Hi all,

I have started using the regexp package because is nice and lightweight but 
found I could not use clustering. I think it might be a Perl extension to re 
but found it was easy to implement in this package.

This allows the use of the following style matching.

(?:\w+(?:\s\w+)+
Mary had a little lamb

This will match with the only paren (0) returning the full string.

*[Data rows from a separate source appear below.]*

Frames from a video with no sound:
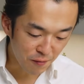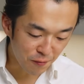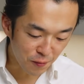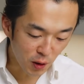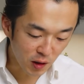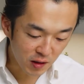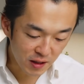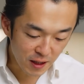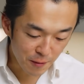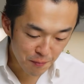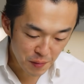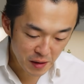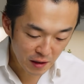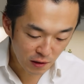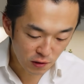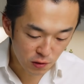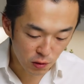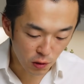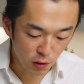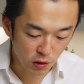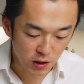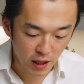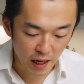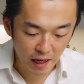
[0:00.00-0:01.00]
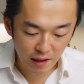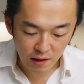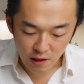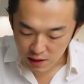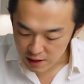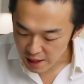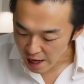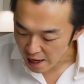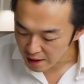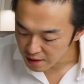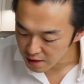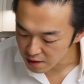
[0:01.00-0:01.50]
for dipping sauce, I
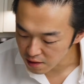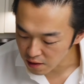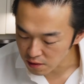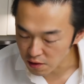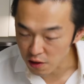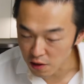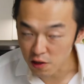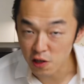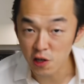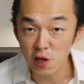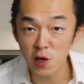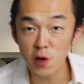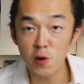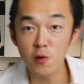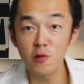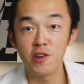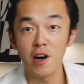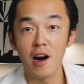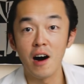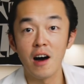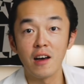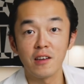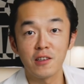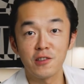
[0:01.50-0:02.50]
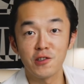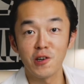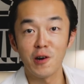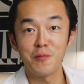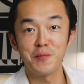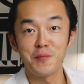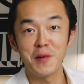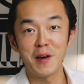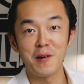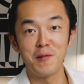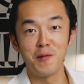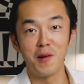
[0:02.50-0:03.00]
understand this is a huge ask
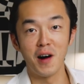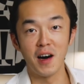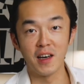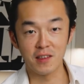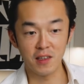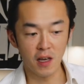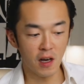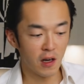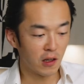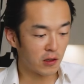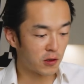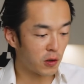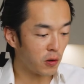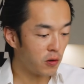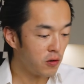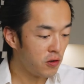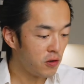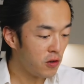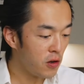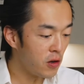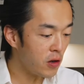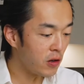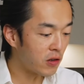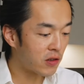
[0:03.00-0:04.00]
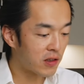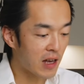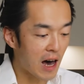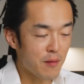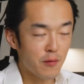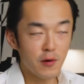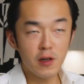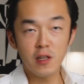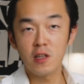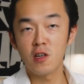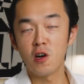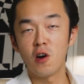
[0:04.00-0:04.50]
shopping wise. So use
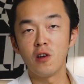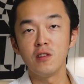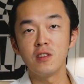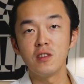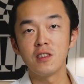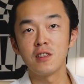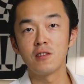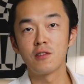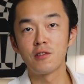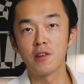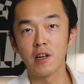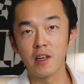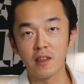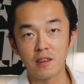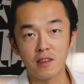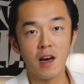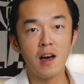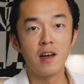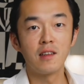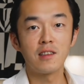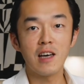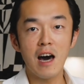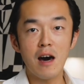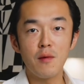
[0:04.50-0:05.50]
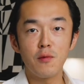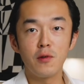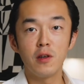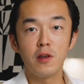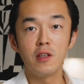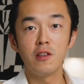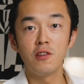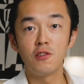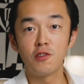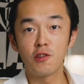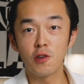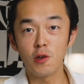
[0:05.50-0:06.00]
tamarind concentrate,
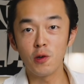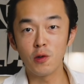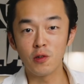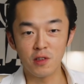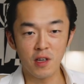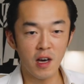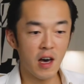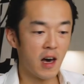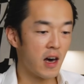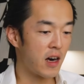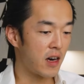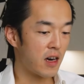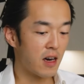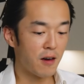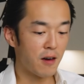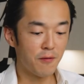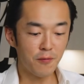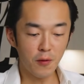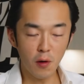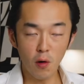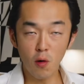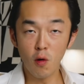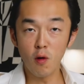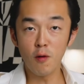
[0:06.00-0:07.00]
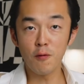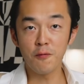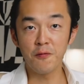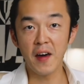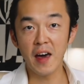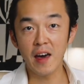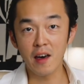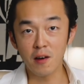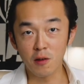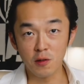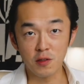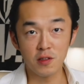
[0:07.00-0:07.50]
tamarind juice. If all
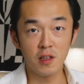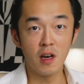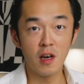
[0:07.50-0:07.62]
fails,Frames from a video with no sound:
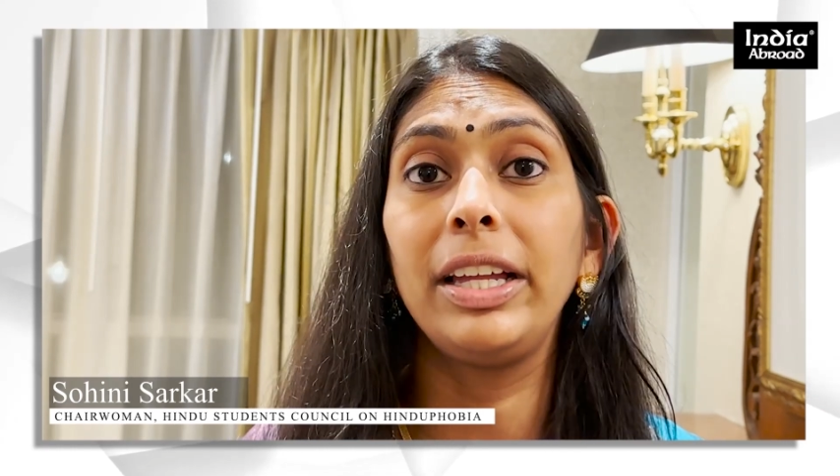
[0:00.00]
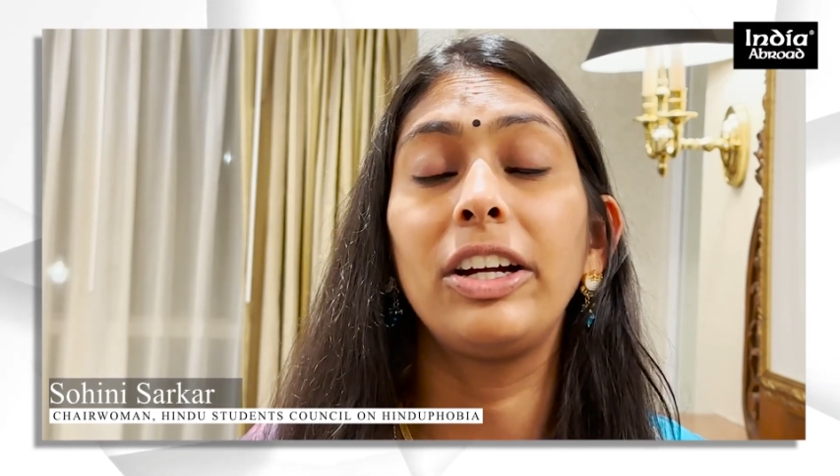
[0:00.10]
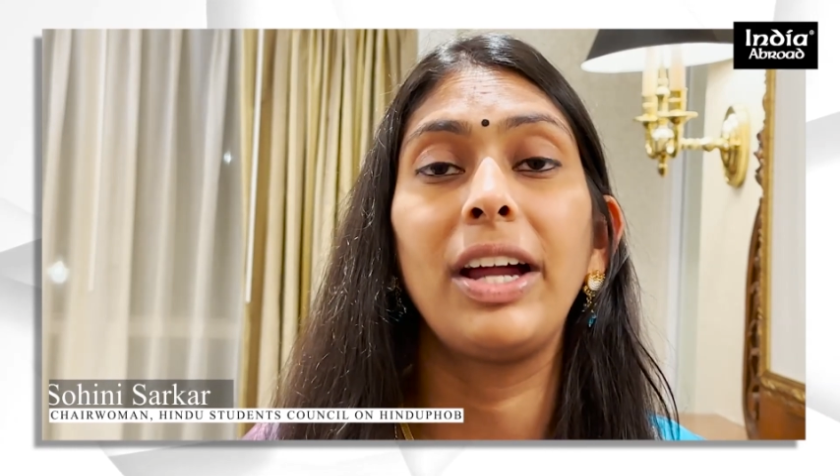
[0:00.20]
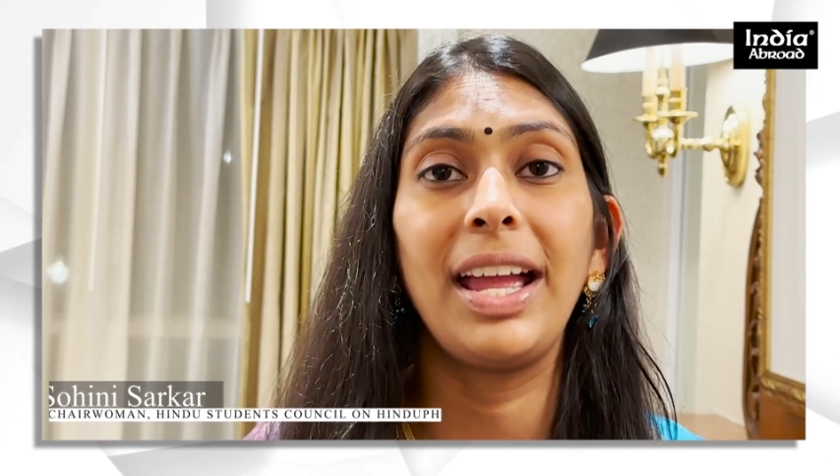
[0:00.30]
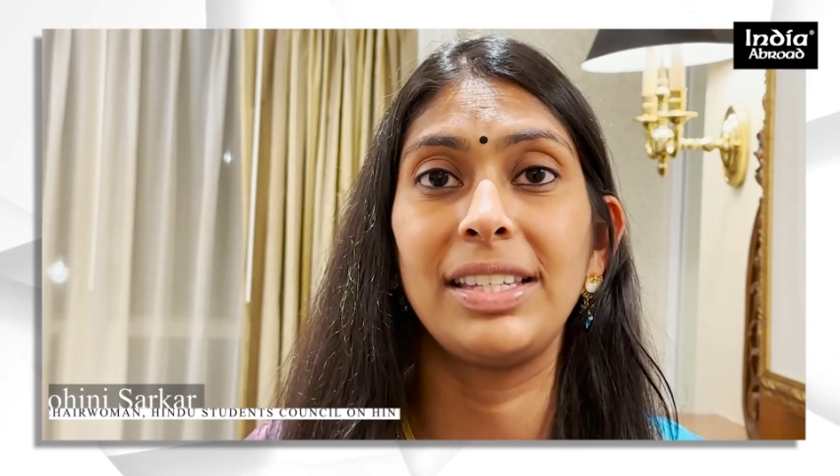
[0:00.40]

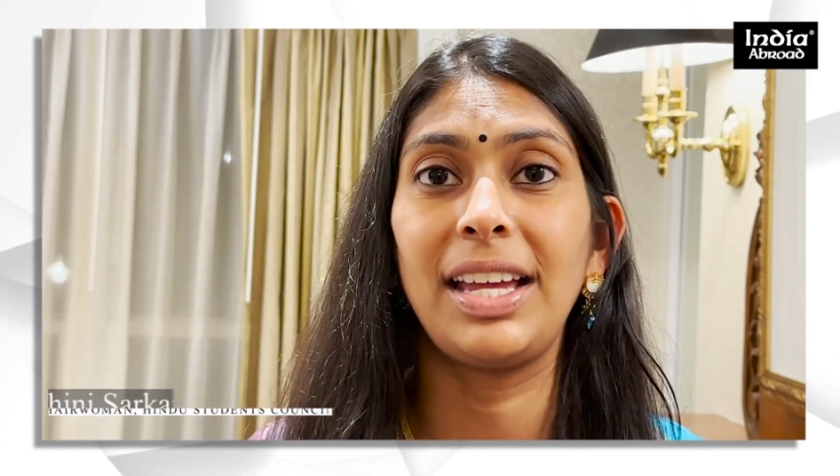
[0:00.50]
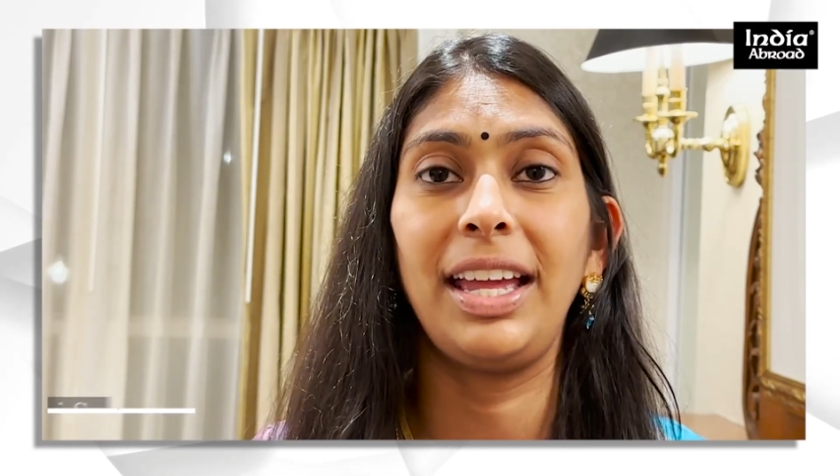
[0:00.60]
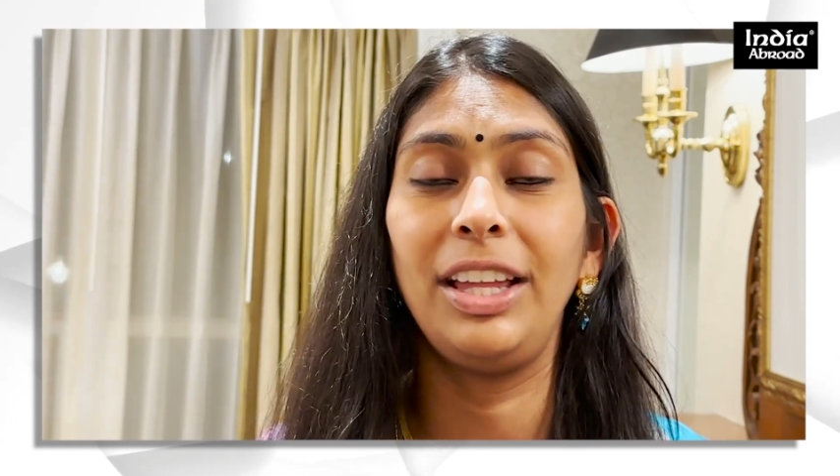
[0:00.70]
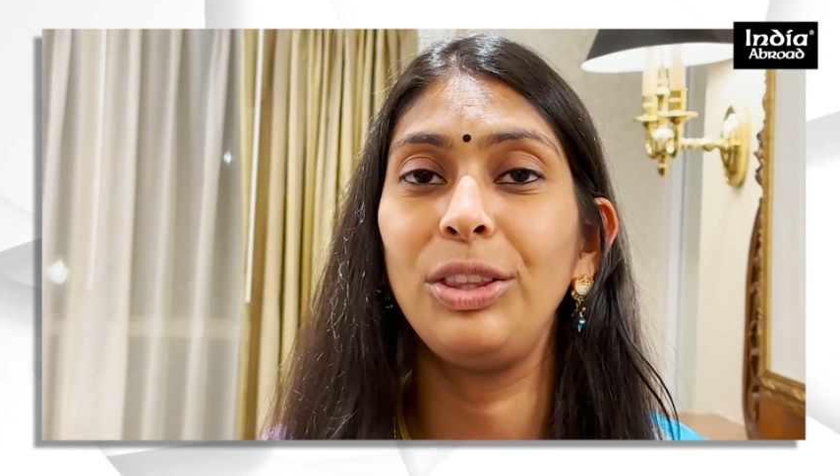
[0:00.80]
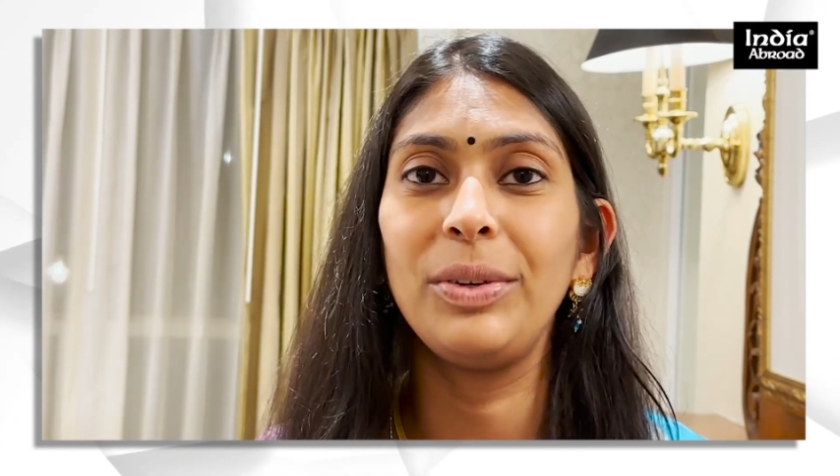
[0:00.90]
clear
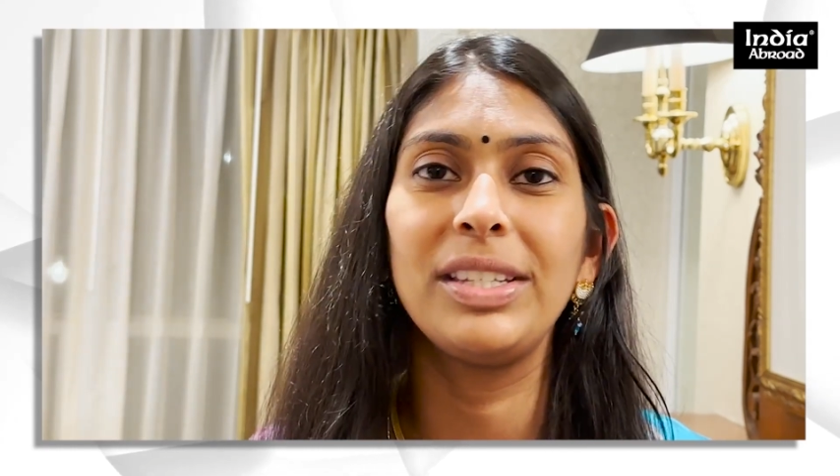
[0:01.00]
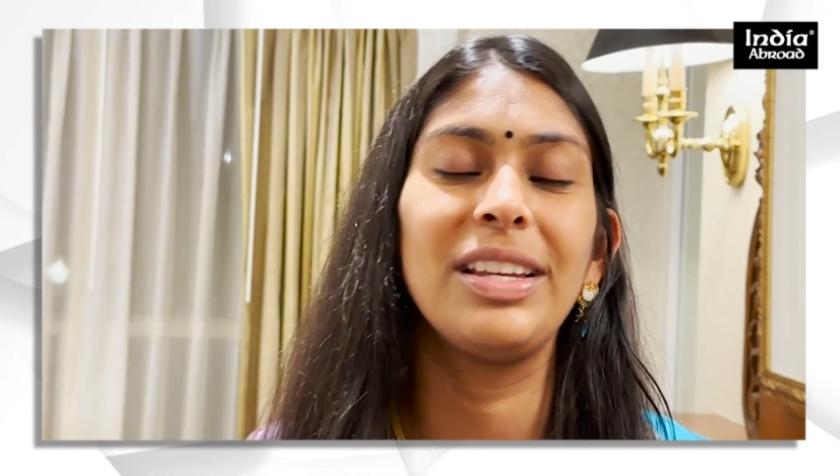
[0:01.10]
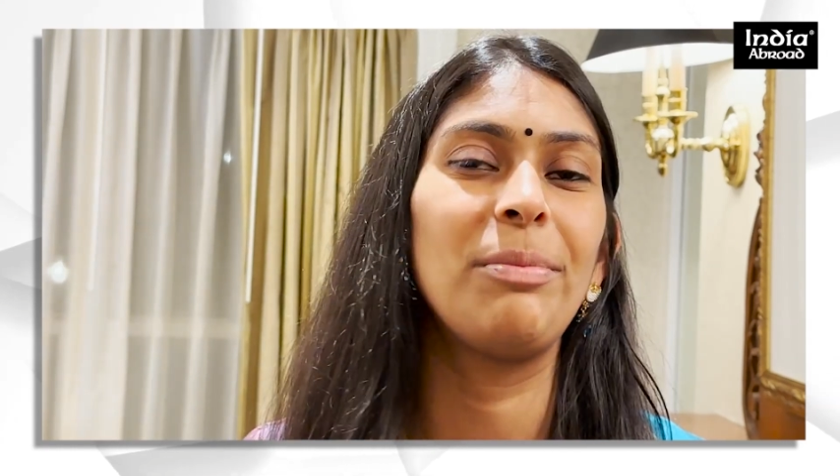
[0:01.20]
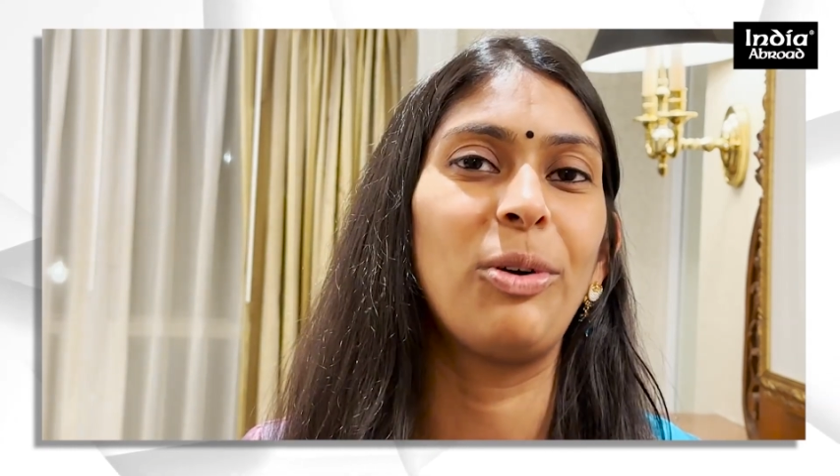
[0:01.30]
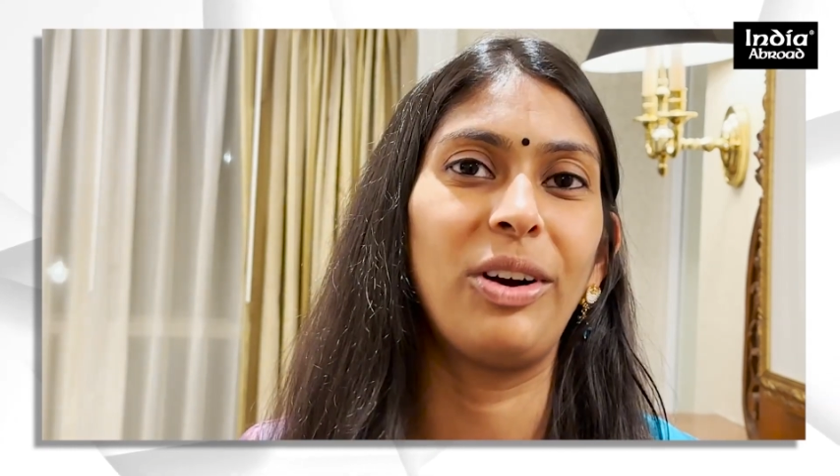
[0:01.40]
anti
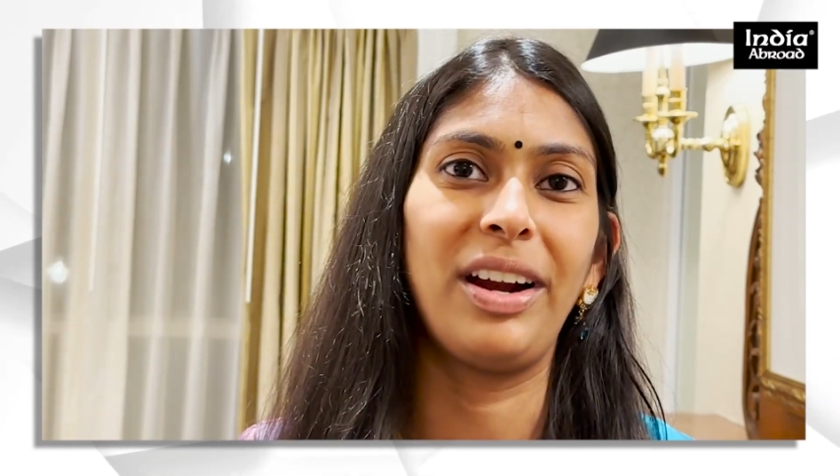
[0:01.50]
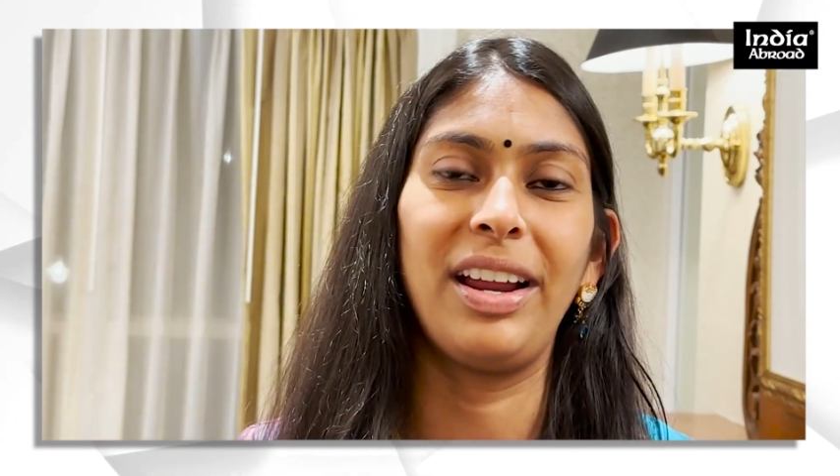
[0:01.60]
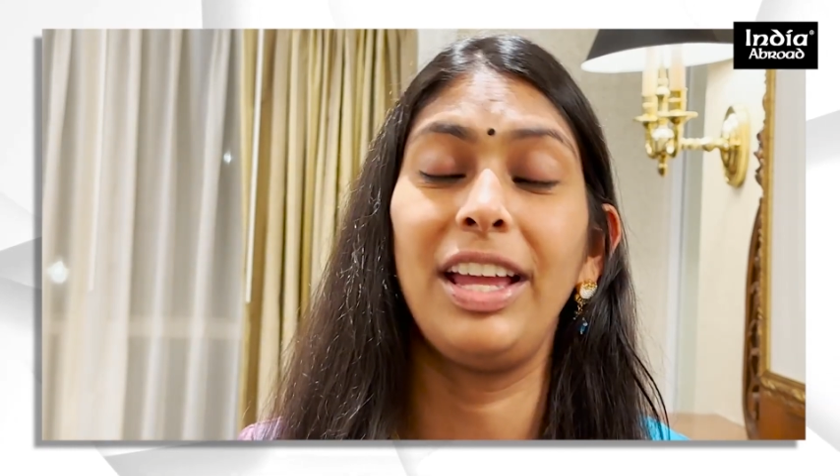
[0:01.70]
Hinduism or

A better example is domain names (simplified here not sure if it complies 
with the relevant RFC.)...

([a-zA-Z0-9]+(?:\.[a-zA-Z0-9]+)*)
www.test.com
jakarta.apache.org

Will both match. with paren 0 having the full string.

Now take the above expression and add the protocol...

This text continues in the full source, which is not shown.